**What to do**
The entries below are to be restated exactly, and their images are to be omitted.
-------- Data extracts
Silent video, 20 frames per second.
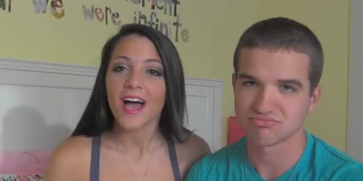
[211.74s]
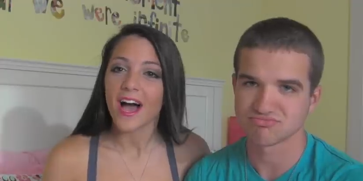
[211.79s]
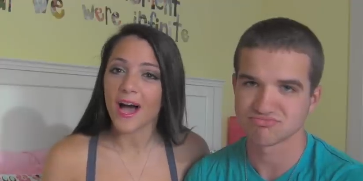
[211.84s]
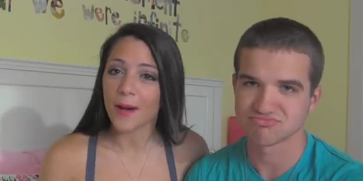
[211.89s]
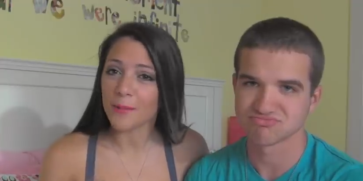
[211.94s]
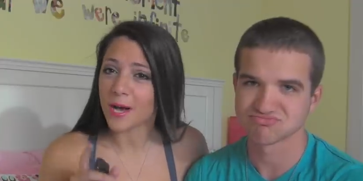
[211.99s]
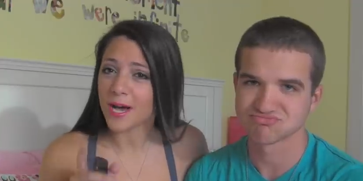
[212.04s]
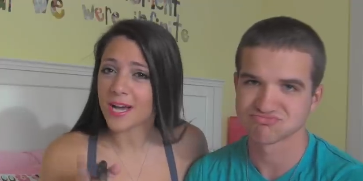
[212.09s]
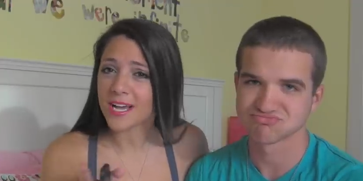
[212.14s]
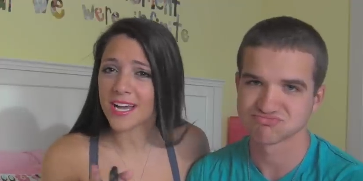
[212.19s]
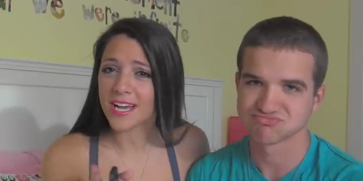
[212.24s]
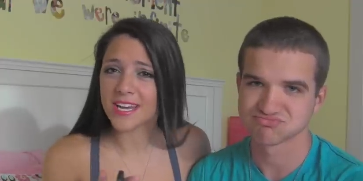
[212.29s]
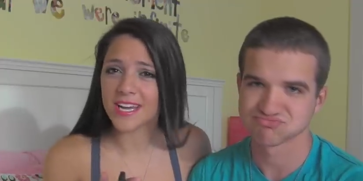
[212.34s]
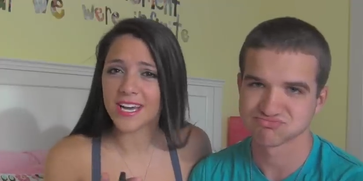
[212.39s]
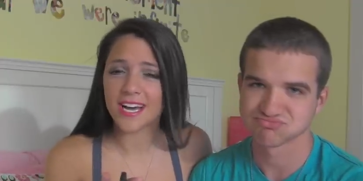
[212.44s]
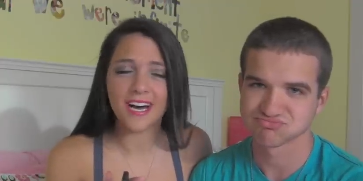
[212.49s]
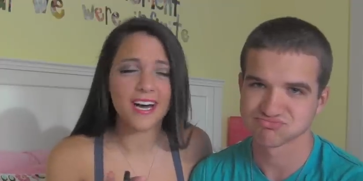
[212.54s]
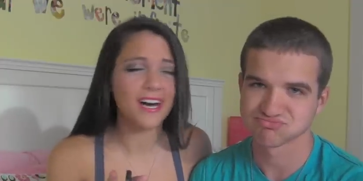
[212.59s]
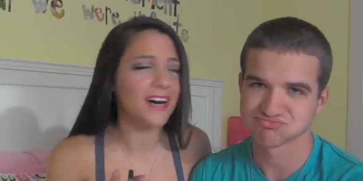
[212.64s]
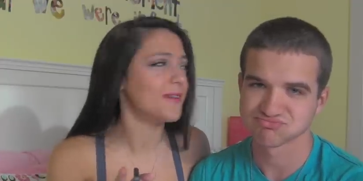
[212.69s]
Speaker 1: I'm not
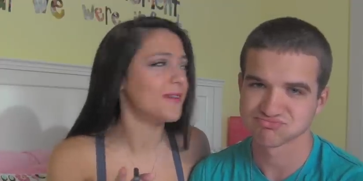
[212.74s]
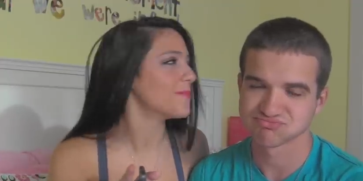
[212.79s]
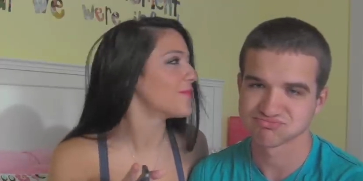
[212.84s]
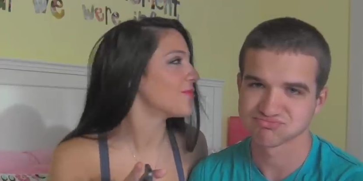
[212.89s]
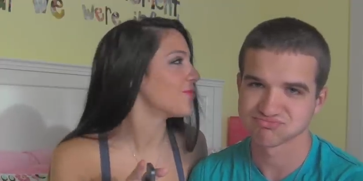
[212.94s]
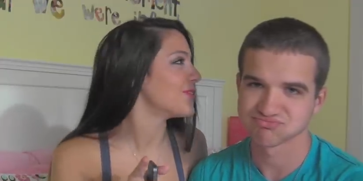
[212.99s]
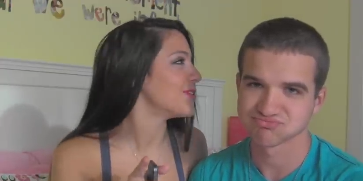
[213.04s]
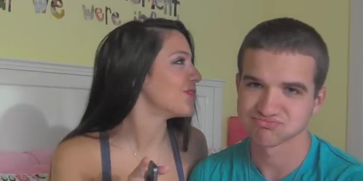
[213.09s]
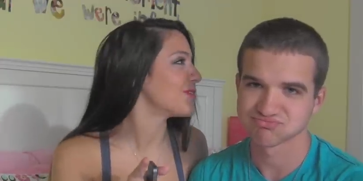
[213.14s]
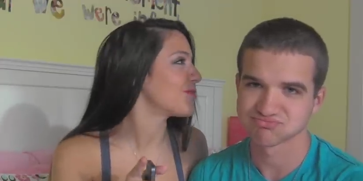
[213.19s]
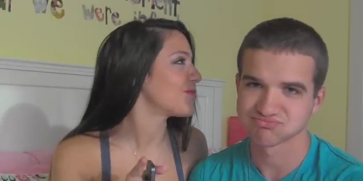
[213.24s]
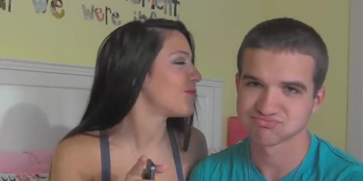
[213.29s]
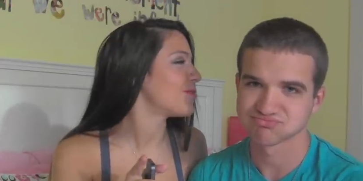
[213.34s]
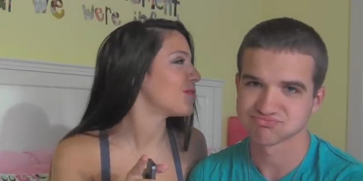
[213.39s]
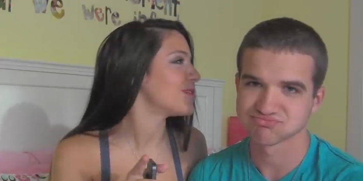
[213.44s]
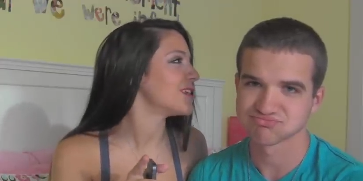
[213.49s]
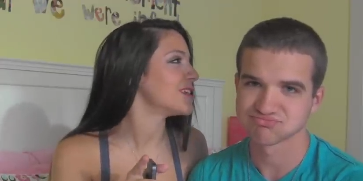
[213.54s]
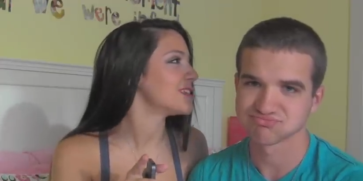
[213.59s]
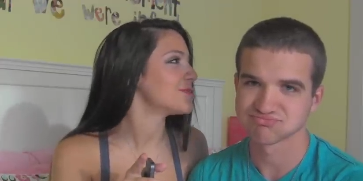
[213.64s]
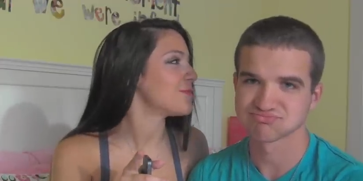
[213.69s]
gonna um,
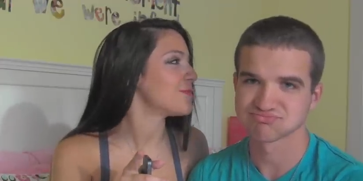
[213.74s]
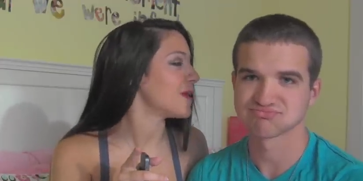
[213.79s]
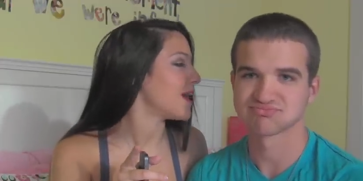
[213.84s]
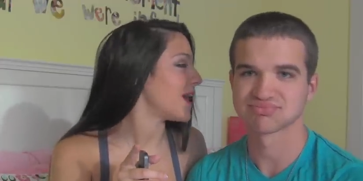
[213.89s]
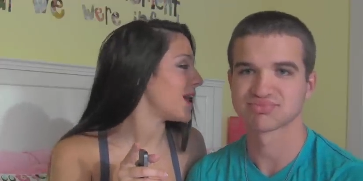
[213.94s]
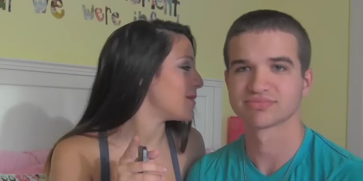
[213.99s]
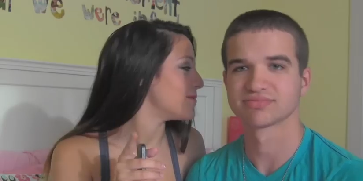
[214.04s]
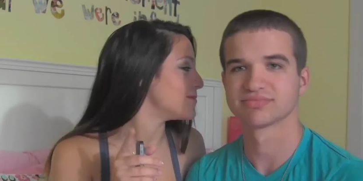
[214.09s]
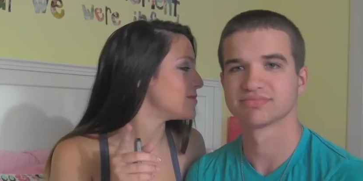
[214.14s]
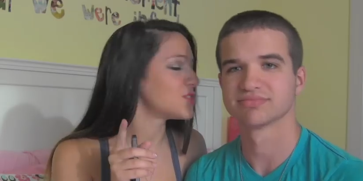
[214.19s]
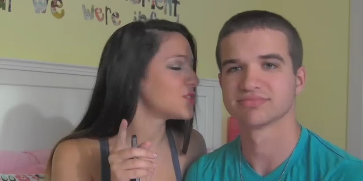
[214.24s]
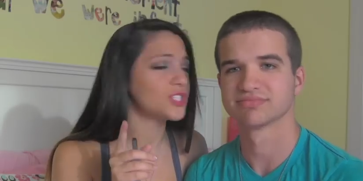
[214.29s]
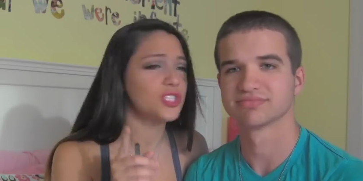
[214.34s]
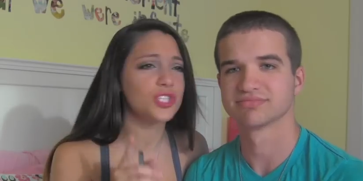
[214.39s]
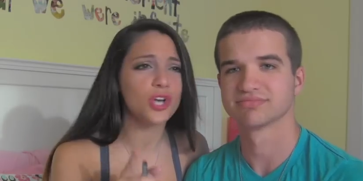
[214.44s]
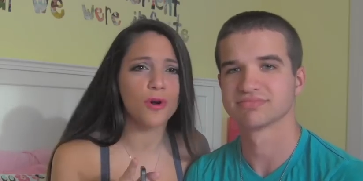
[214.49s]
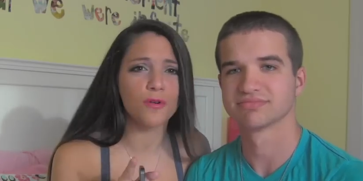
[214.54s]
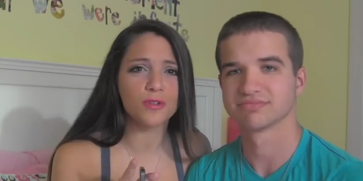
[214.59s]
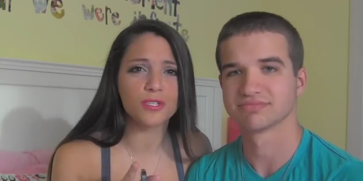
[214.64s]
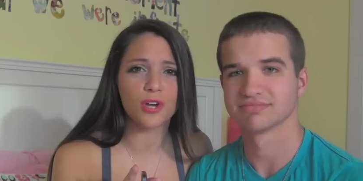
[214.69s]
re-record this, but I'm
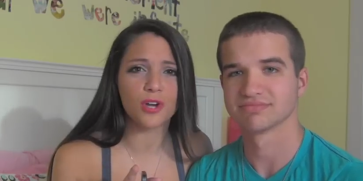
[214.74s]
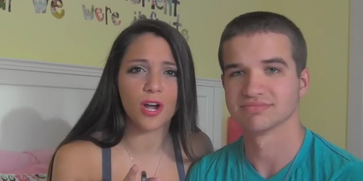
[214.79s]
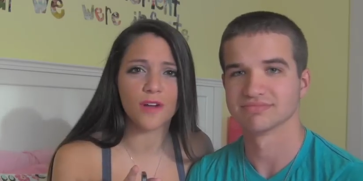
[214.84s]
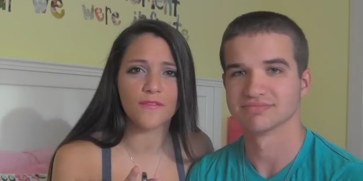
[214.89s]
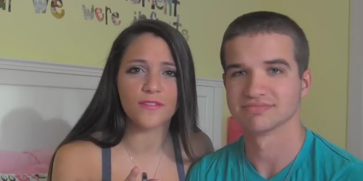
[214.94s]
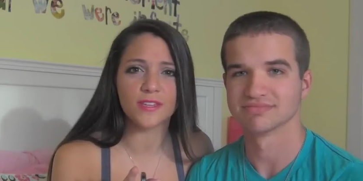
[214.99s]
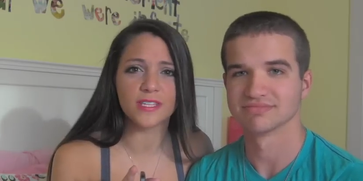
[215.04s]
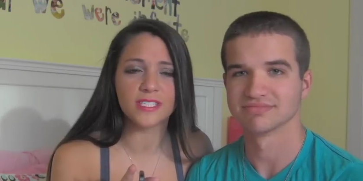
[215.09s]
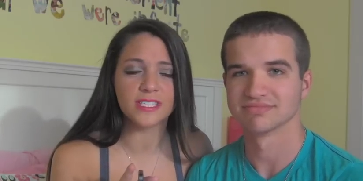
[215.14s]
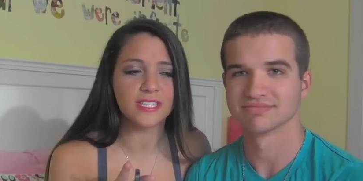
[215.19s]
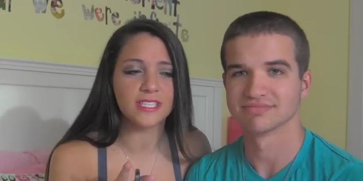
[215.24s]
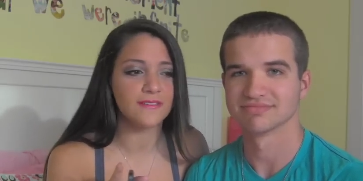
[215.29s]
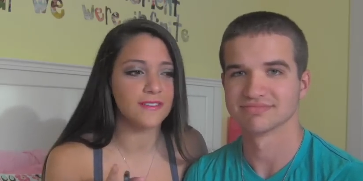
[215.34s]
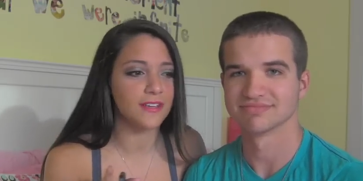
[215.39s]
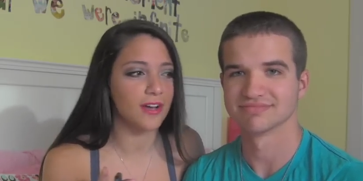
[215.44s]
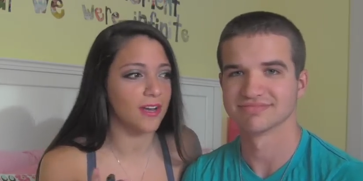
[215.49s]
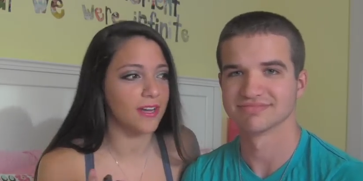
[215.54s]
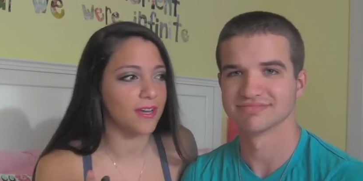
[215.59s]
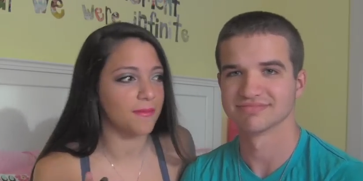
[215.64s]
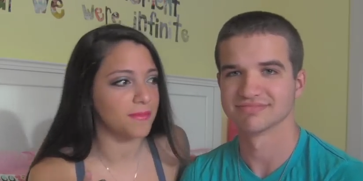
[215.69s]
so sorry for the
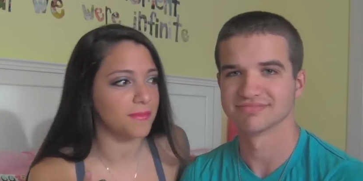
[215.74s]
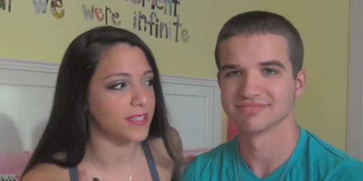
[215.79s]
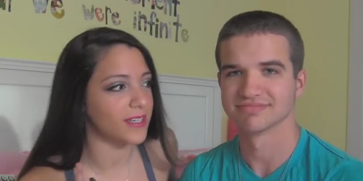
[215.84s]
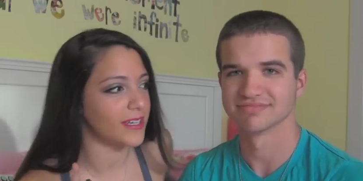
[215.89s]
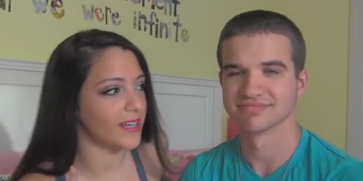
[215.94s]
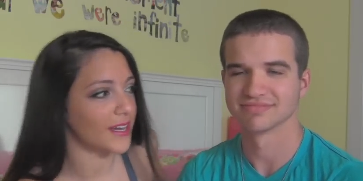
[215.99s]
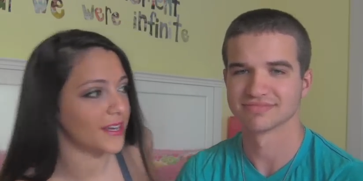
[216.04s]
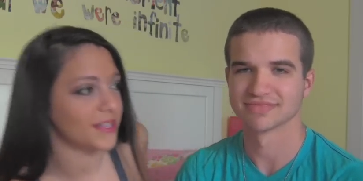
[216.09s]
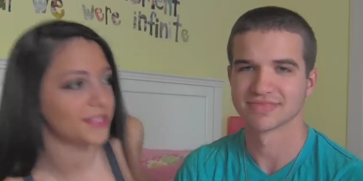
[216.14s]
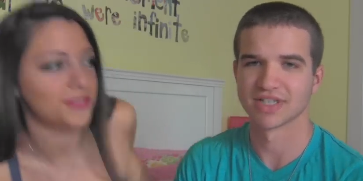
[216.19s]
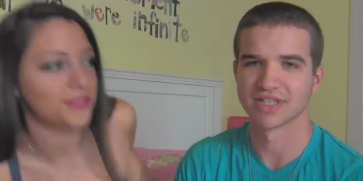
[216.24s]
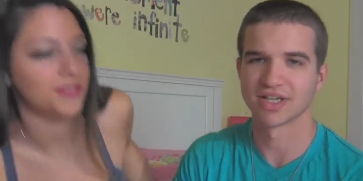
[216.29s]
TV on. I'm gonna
----------------
**Solution to the problem**
Silent video, 20 frames per second.
[211.74s]
[211.79s]
[211.84s]
[211.89s]
[211.94s]
[211.99s]
[212.04s]
[212.09s]
[212.14s]
[212.19s]
[212.24s]
[212.29s]
[212.34s]
[212.39s]
[212.44s]
[212.49s]
[212.54s]
[212.59s]
[212.64s]
[212.69s]
Speaker 1: I'm not
[212.74s]
[212.79s]
[212.84s]
[212.89s]
[212.94s]
[212.99s]
[213.04s]
[213.09s]
[213.14s]
[213.19s]
[213.24s]
[213.29s]
[213.34s]
[213.39s]
[213.44s]
[213.49s]
[213.54s]
[213.59s]
[213.64s]
[213.69s]
gonna um,
[213.74s]
[213.79s]
[213.84s]
[213.89s]
[213.94s]
[213.99s]
[214.04s]
[214.09s]
[214.14s]
[214.19s]
[214.24s]
[214.29s]
[214.34s]
[214.39s]
[214.44s]
[214.49s]
[214.54s]
[214.59s]
[214.64s]
[214.69s]
re-record this, but I'm
[214.74s]
[214.79s]
[214.84s]
[214.89s]
[214.94s]
[214.99s]
[215.04s]
[215.09s]
[215.14s]
[215.19s]
[215.24s]
[215.29s]
[215.34s]
[215.39s]
[215.44s]
[215.49s]
[215.54s]
[215.59s]
[215.64s]
[215.69s]
so sorry for the
[215.74s]
[215.79s]
[215.84s]
[215.89s]
[215.94s]
[215.99s]
[216.04s]
[216.09s]
[216.14s]
[216.19s]
[216.24s]
[216.29s]
TV on. I'm gonna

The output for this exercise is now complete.